Action item:
What is needed is an exact copy of every line from the one containing "[0.50-0.67s]" through the end of the entries; please set it down without any pictures.

Data provided:
------------------------------------
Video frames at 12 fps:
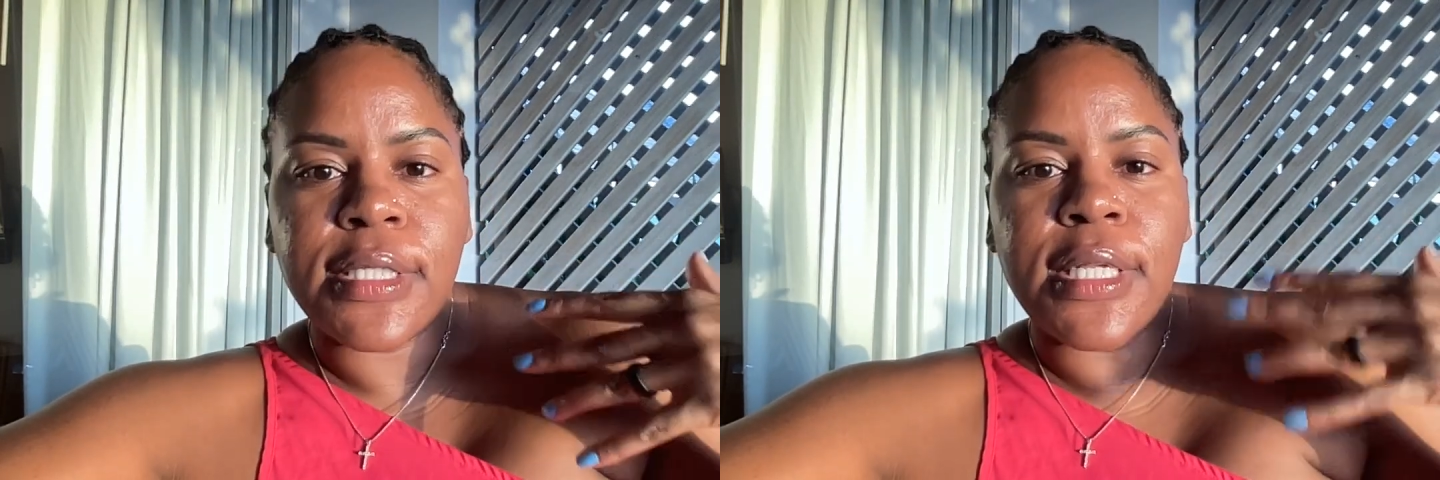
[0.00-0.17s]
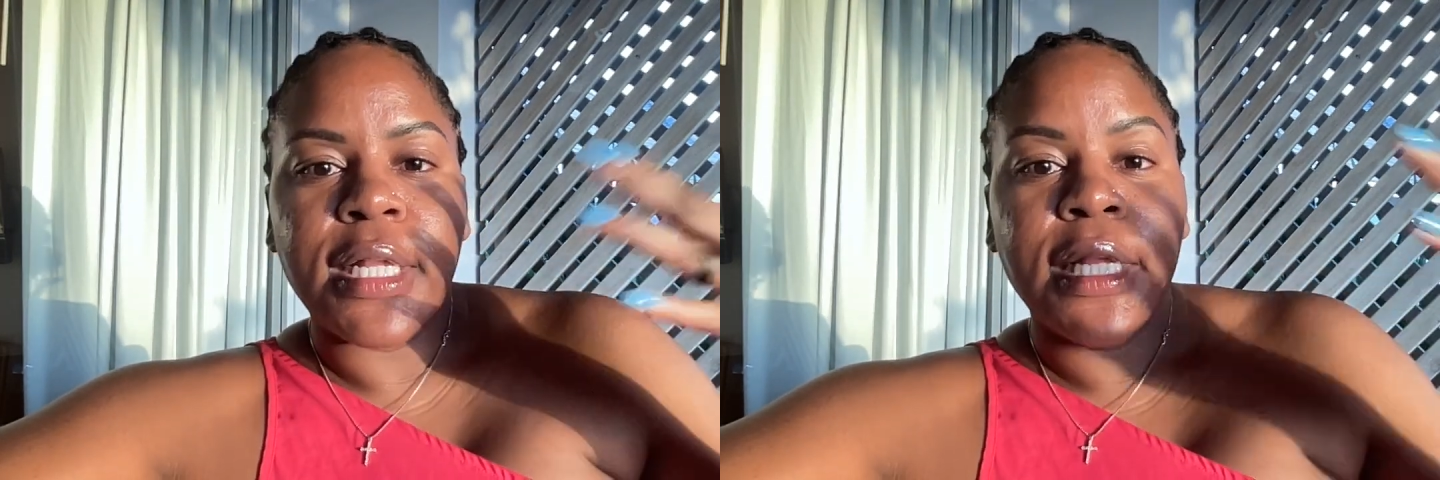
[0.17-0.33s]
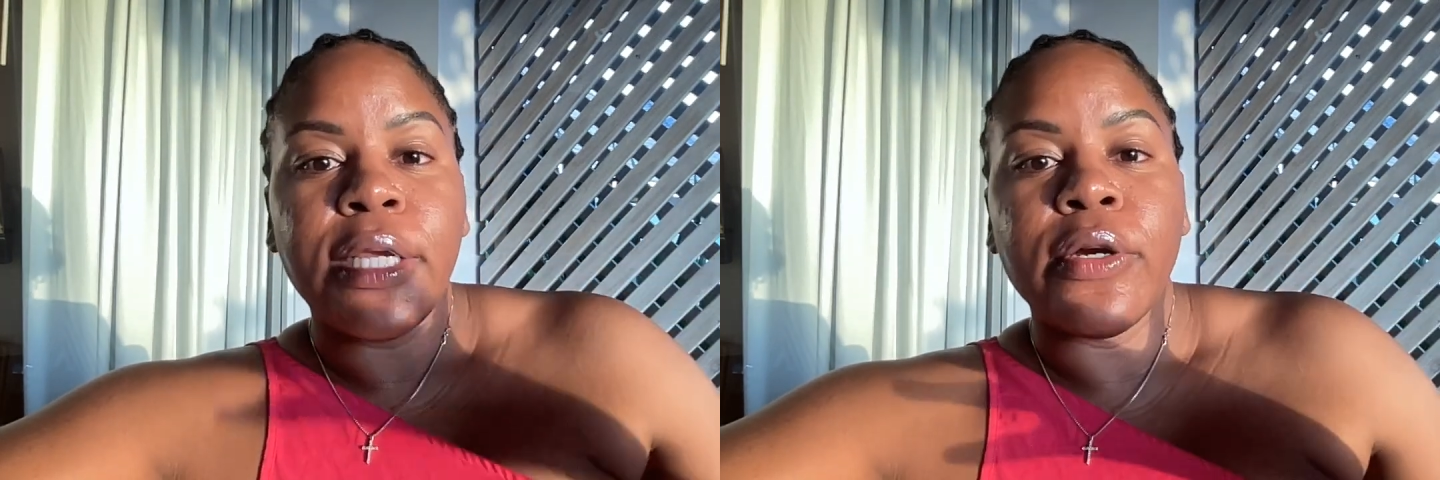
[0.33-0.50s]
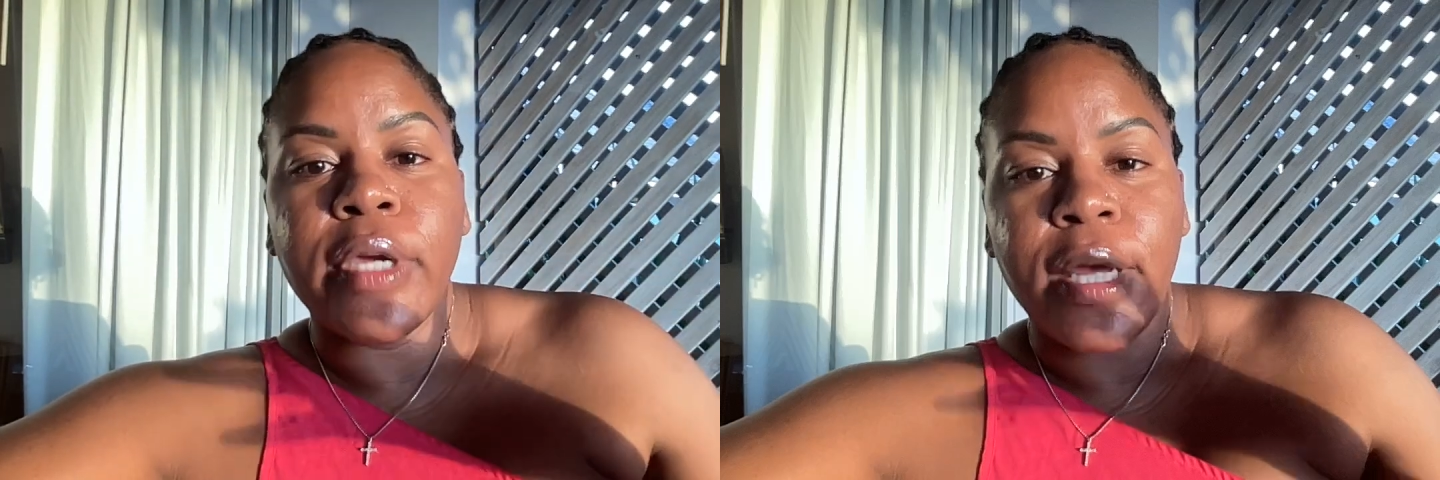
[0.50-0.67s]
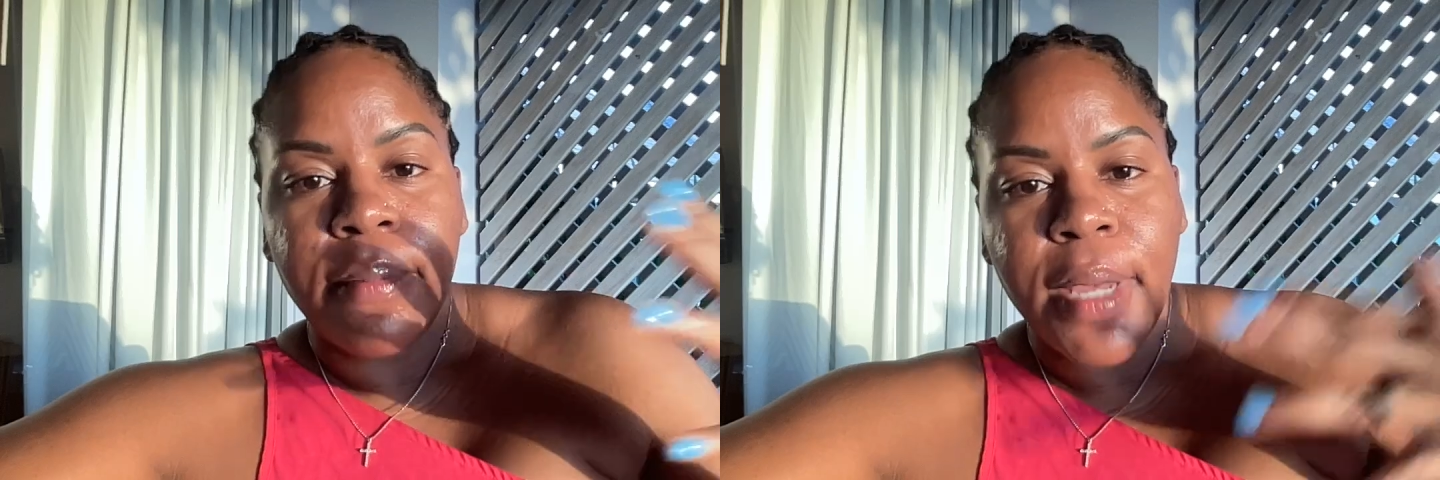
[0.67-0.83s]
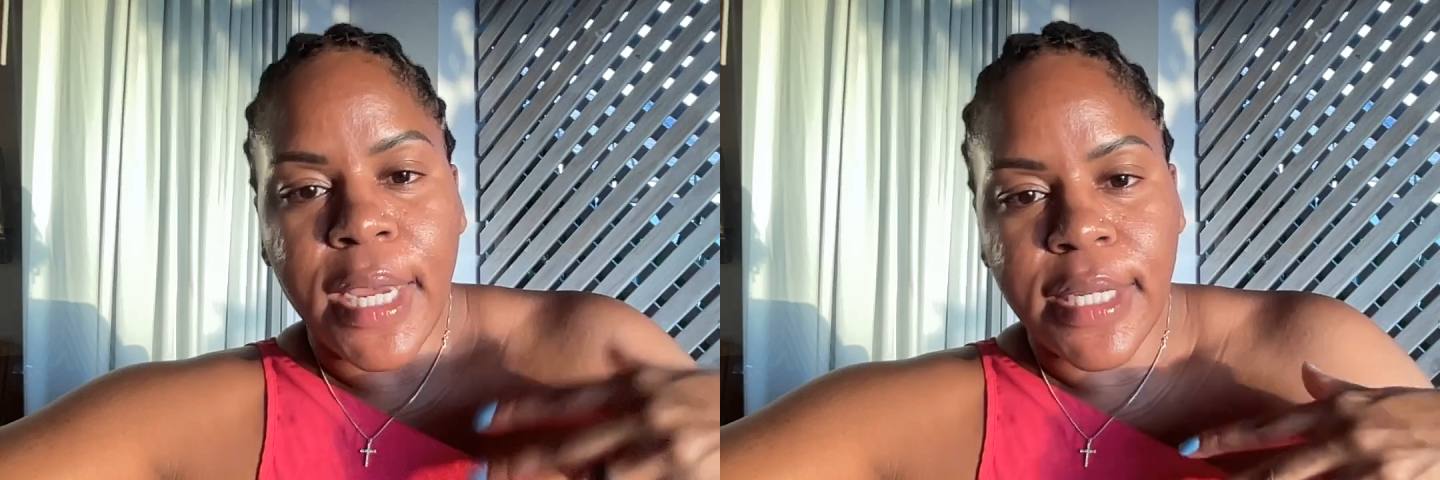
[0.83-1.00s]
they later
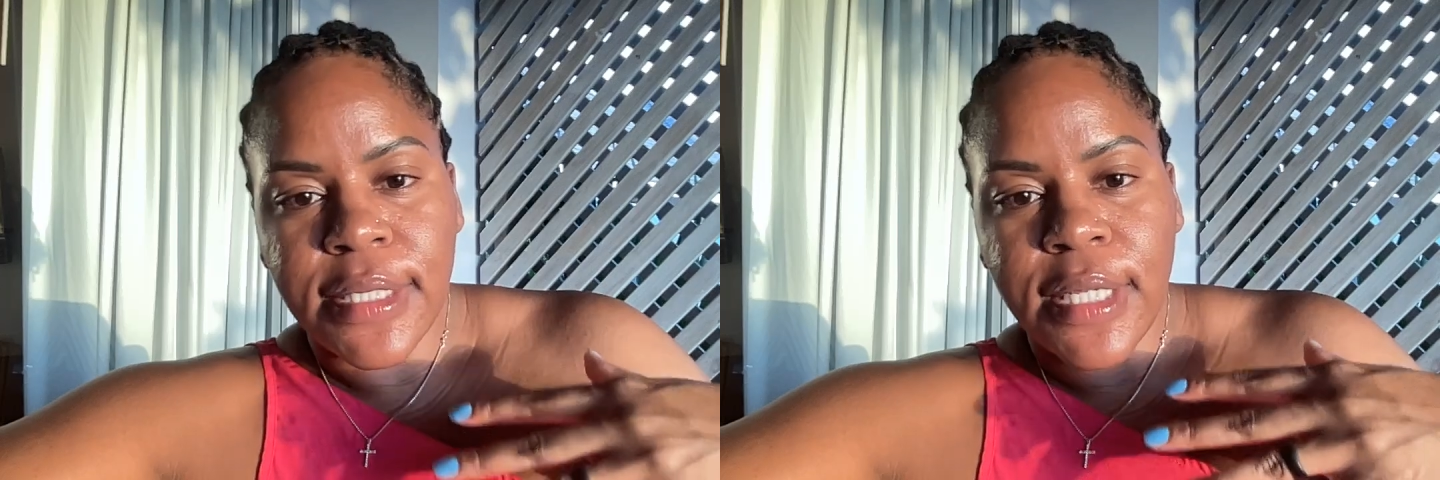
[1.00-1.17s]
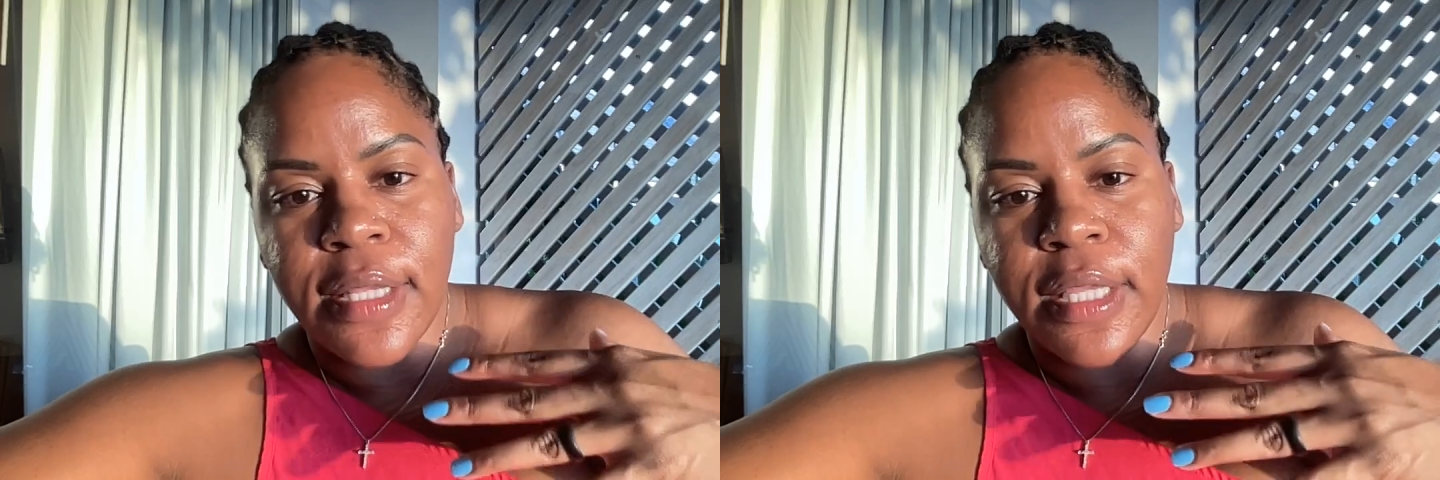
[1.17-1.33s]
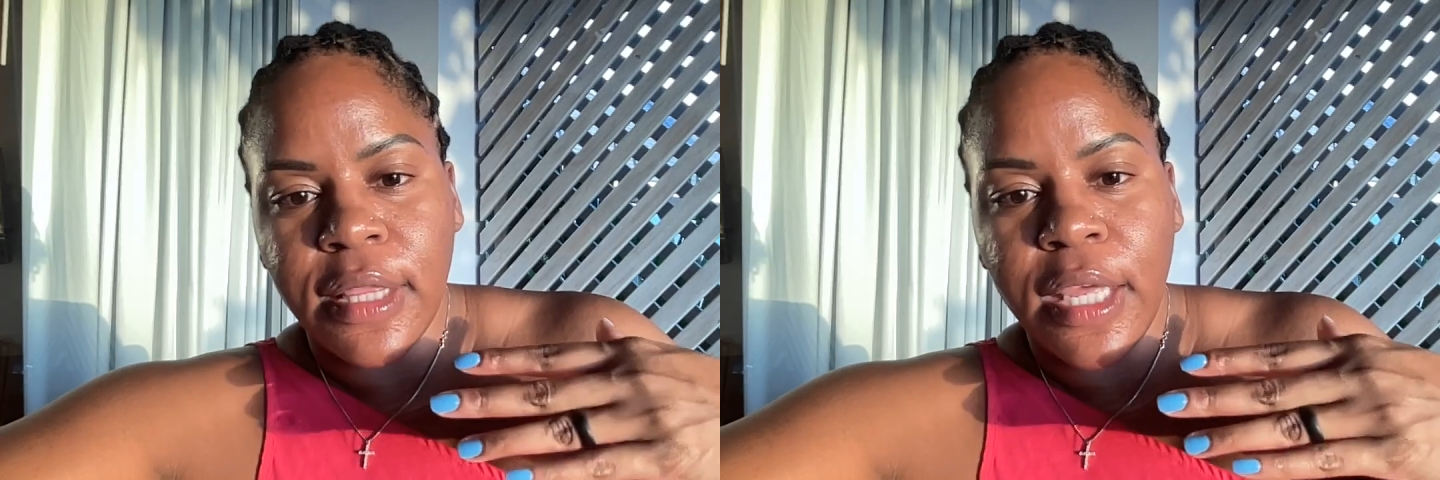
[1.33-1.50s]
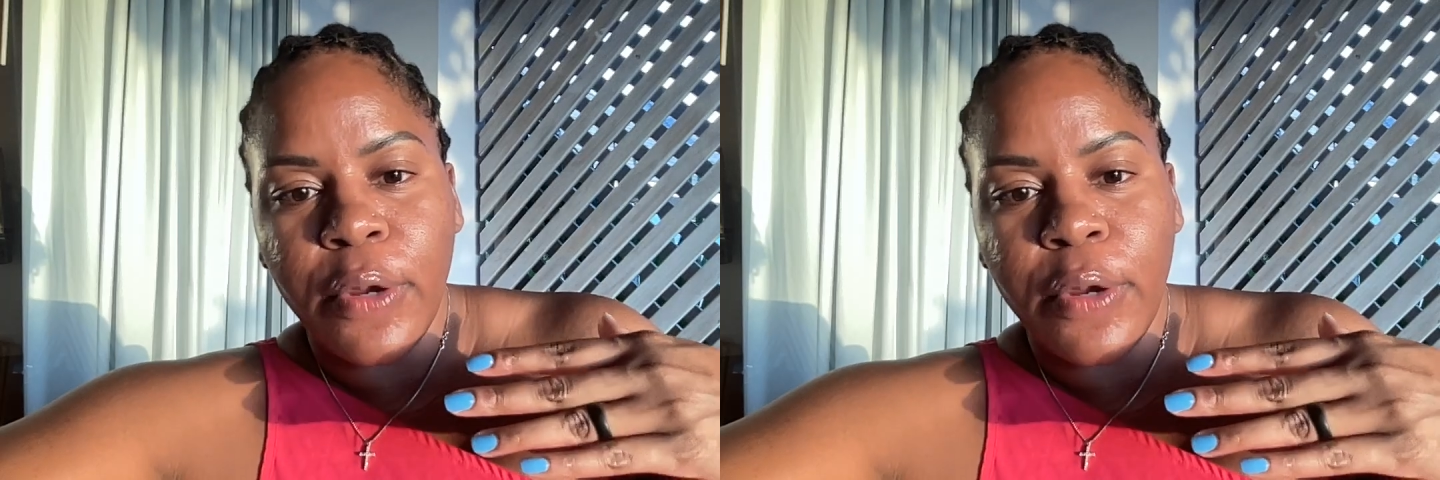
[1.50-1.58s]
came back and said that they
------------------------------------
Task result:
[0.50-0.67s]
[0.67-0.83s]
[0.83-1.00s]
they later
[1.00-1.17s]
[1.17-1.33s]
[1.33-1.50s]
[1.50-1.58s]
came back and said that they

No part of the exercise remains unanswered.